At a press briefing January 8, the day after the murder of Renee Good, DHS Secretary Kristi Noem spoke from a podium sporting the slogan: “One of ours, all of yours.” Regime critics widely interpreted this as a reference to the Nazi policy of collective retribution, as when the Czech village of Lidice was destroyed and all its adult males killed after the assassination of SS leader Reinhard Heydrich.

This attribution appears to be inaccurate, in that no one can find a record of the Nazis (in German, Czech, or any other language) using that slogan. But we’re left with the question: What was Noem trying to communicate here? Who is “us” and who is “you”? What are we — I assume I am one of “yours” rather than “ours” — being threatened with? Brendan Beebe examined the controversy in detail (and fairly, I would claim).

In the context of the Minneapolis incident, “ours” clearly referred to federal agents (and by extension, their political leadership), while “yours” implicitly meant the protesters, community watchdogs, and perhaps local authorities challenging federal actions. The slogan thus served to dehumanize and threaten the latter group – effectively saying their lives and rights are forfeit if they dare challenge federal power.

Beebe noted that Noem’s defenders refused to address the question of precisely what she meant.

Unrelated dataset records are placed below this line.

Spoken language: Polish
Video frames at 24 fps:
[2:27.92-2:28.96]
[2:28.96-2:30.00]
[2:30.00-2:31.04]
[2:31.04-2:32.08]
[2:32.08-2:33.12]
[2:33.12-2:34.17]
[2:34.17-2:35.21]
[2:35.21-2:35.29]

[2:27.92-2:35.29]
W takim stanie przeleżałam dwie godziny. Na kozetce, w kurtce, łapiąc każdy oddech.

Notably, few Republican politicians publicly commented on the slogan itself – neither repudiating nor explicitly endorsing it. Their responses mostly mirrored the administration’s talking points: defend the ICE agent, condemn “domestic terrorists” (a term Noem used for the driver and by extension the protesters[17]), and support sending federal reinforcements to Minnesota. By sidestepping the explicit phrase, allies of Noem effectively normalized it through lack of acknowledgement.

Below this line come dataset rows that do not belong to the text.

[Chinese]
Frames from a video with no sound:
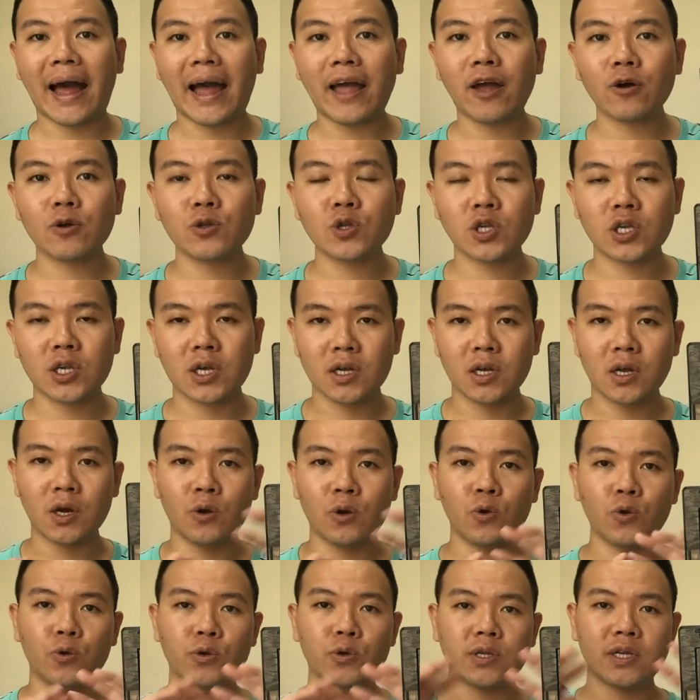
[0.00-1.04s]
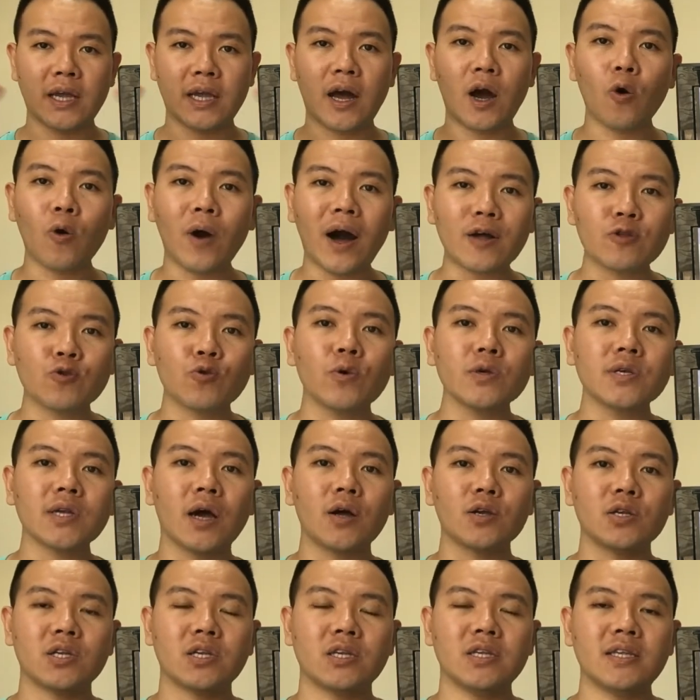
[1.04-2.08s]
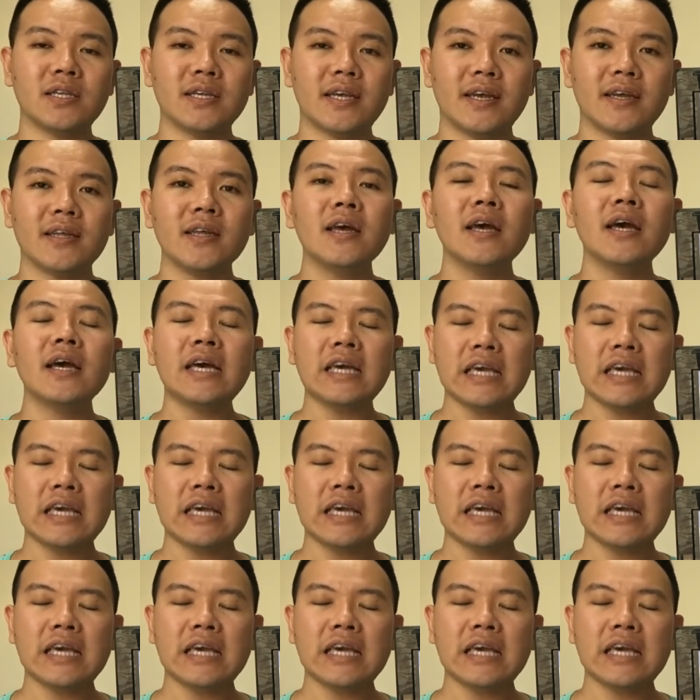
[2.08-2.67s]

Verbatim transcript: 还有整个旅程要花多少时间。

The same question could be asked across the board. If the people who made the “Which way American man?” post for the DHS Instagram page or the “Which way, Greenland man?” post for the White House X page weren’t trying to echo the classic white supremacist (and antisemitic) book “Which Way Western Man?” — then what were they trying to do?

and you also might be interested in …

The Epstein files still have not been released. Nor is there any coherent explanation of the delay. When DOJ tries to indict someone Trump wants revenge on, like Jack Smith or Letitia James, they’re fond of saying “No one is above the law.”

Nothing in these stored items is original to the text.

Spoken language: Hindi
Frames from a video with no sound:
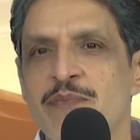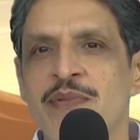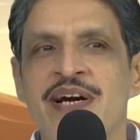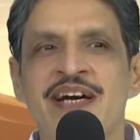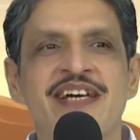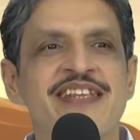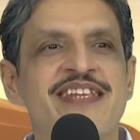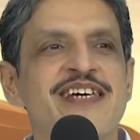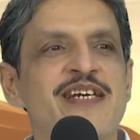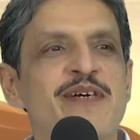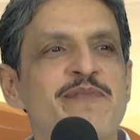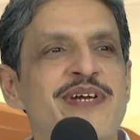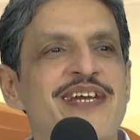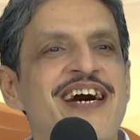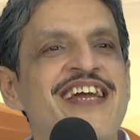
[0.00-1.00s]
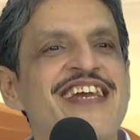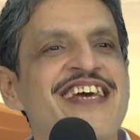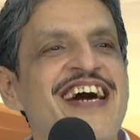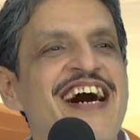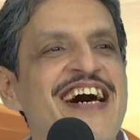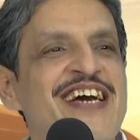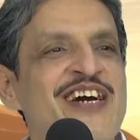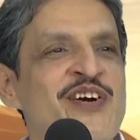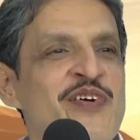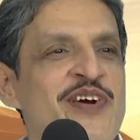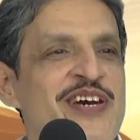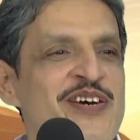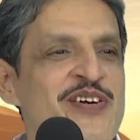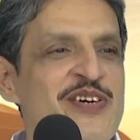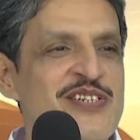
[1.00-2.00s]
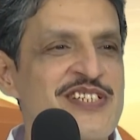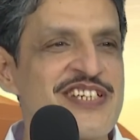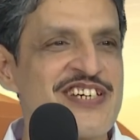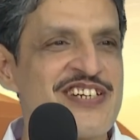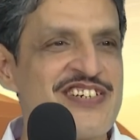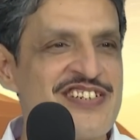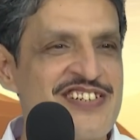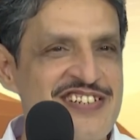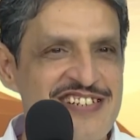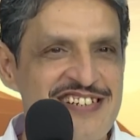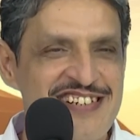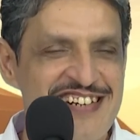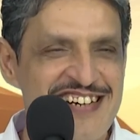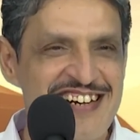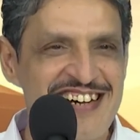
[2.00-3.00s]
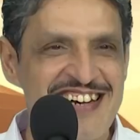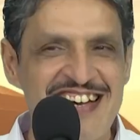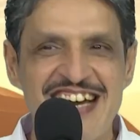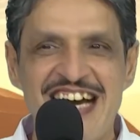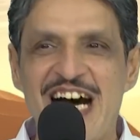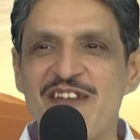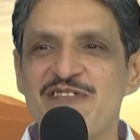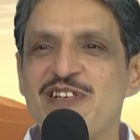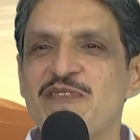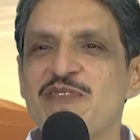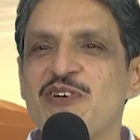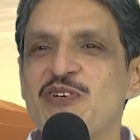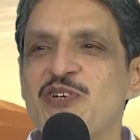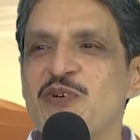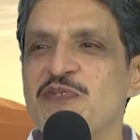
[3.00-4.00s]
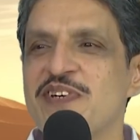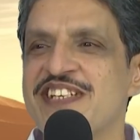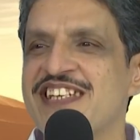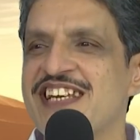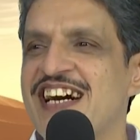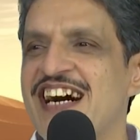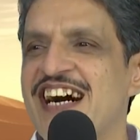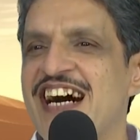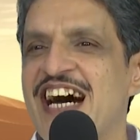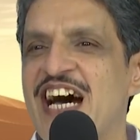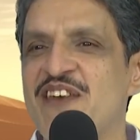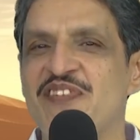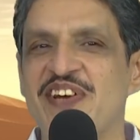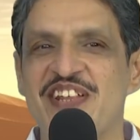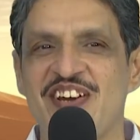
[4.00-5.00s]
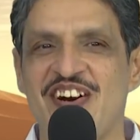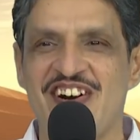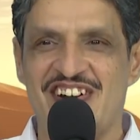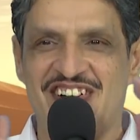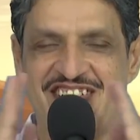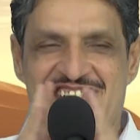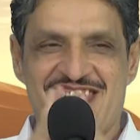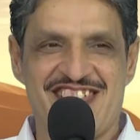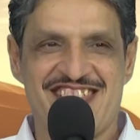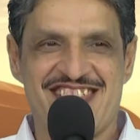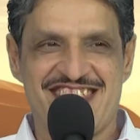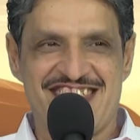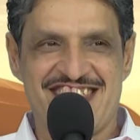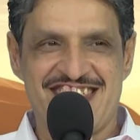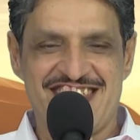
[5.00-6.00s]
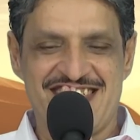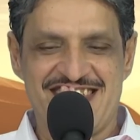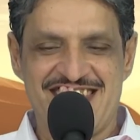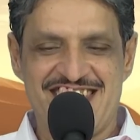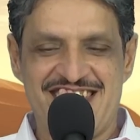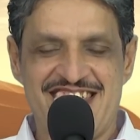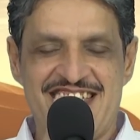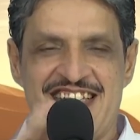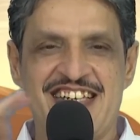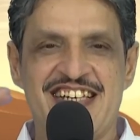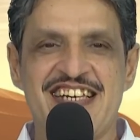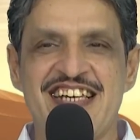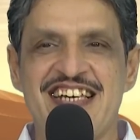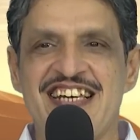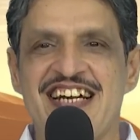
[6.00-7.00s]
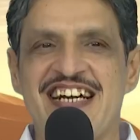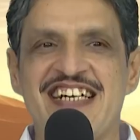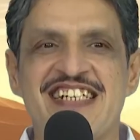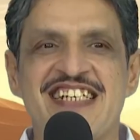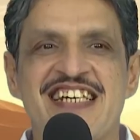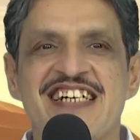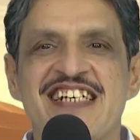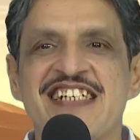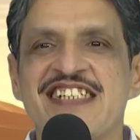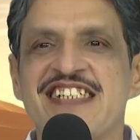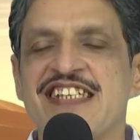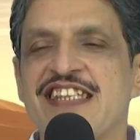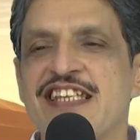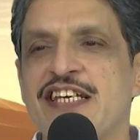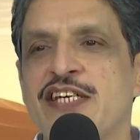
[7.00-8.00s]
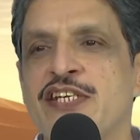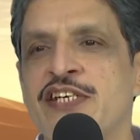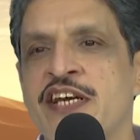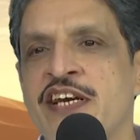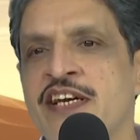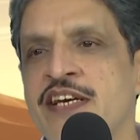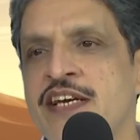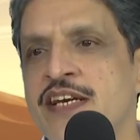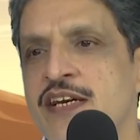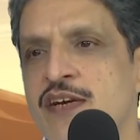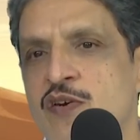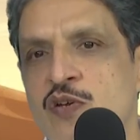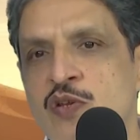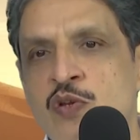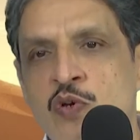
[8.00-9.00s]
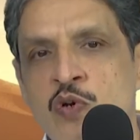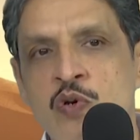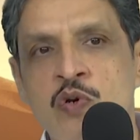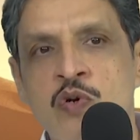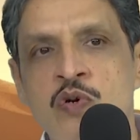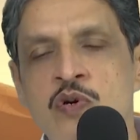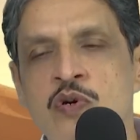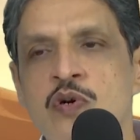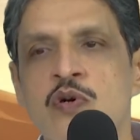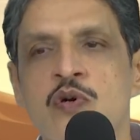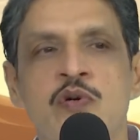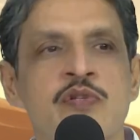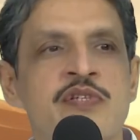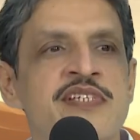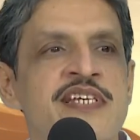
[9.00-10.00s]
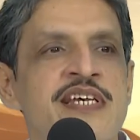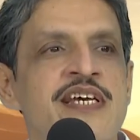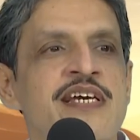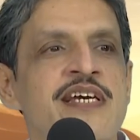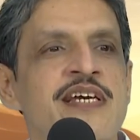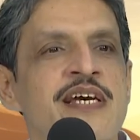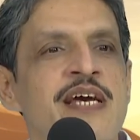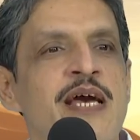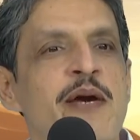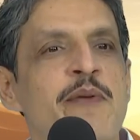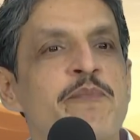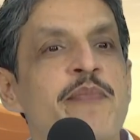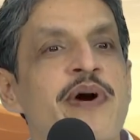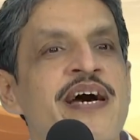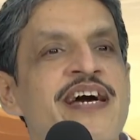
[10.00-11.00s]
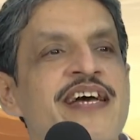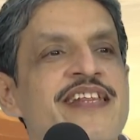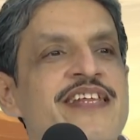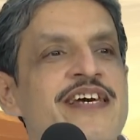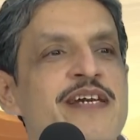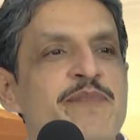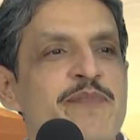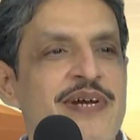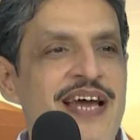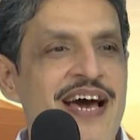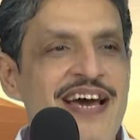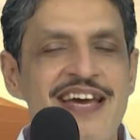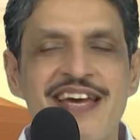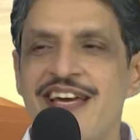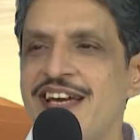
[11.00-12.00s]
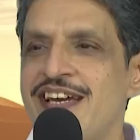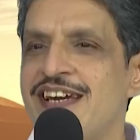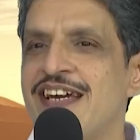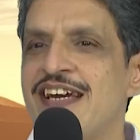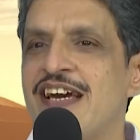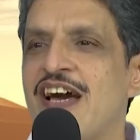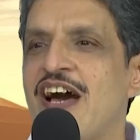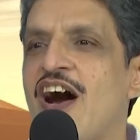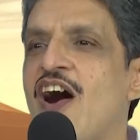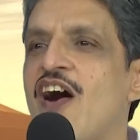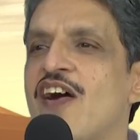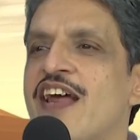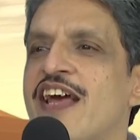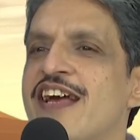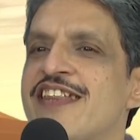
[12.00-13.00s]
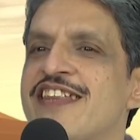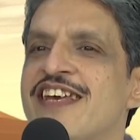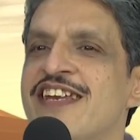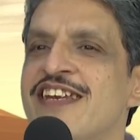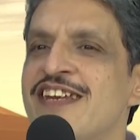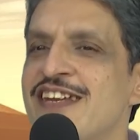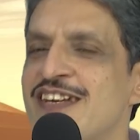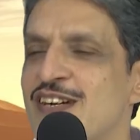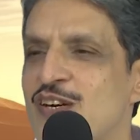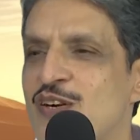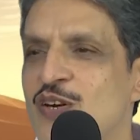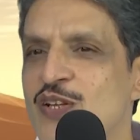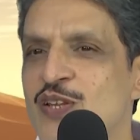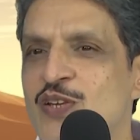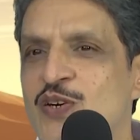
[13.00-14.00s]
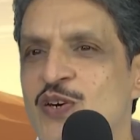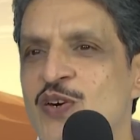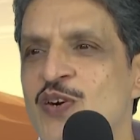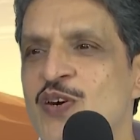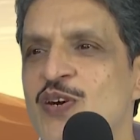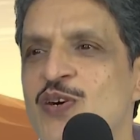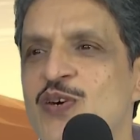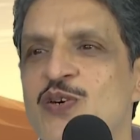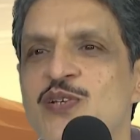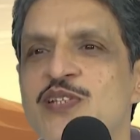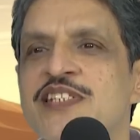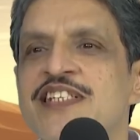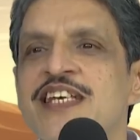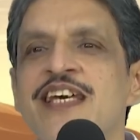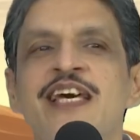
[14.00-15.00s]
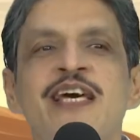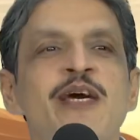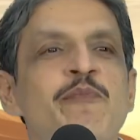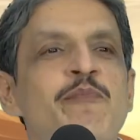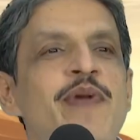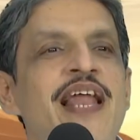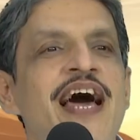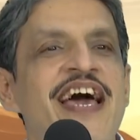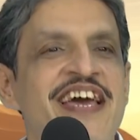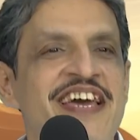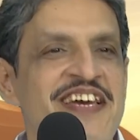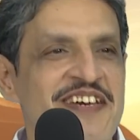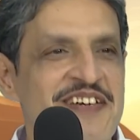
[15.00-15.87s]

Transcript: बेहतर बनाने आए हुए खोजियों आप सबको शुभेच्छा हैप्पी थॉट्स आज का संदेश है खुद को खुद से बेहतर बनाएं और एक दिन खुद को खुद से मिलाएं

But Trump is. When a law applies to Trump or his lackeys, it means nothing.


So J. D. Vance excused Trump’s bad economy by blaming it on Biden, saying “You don’t turn the Titanic around overnight.” When I first heard that quote, I thought it must be fake. Surely the Vice President of the United States is not that stupid, because nobody is. If you compare something to the Titanic, it must be sinking. Everybody must know that.

J. D. Vance doesn’t. He really said it.

Just to make sure he wasn’t taken out of context, I watched a 12-minute clip of the speech he gave Thursday to an audience of manufacturing workers. (He says it at about the 9:30 mark.) As is always the case, fact-checkers must be having a field day with this speech: For example, he lumps the statistical averages in such a way that the impact of COVID falls mainly on Biden, not on Trump, who played a major role in letting the virus get out of control. (Two can play the let’s-ignore-COVID game. When Trump handed the economy to Biden, the unemployment rate was 6.4%. When Biden gave it back, unemployment was 4.0%. Now it’s 4.4%.)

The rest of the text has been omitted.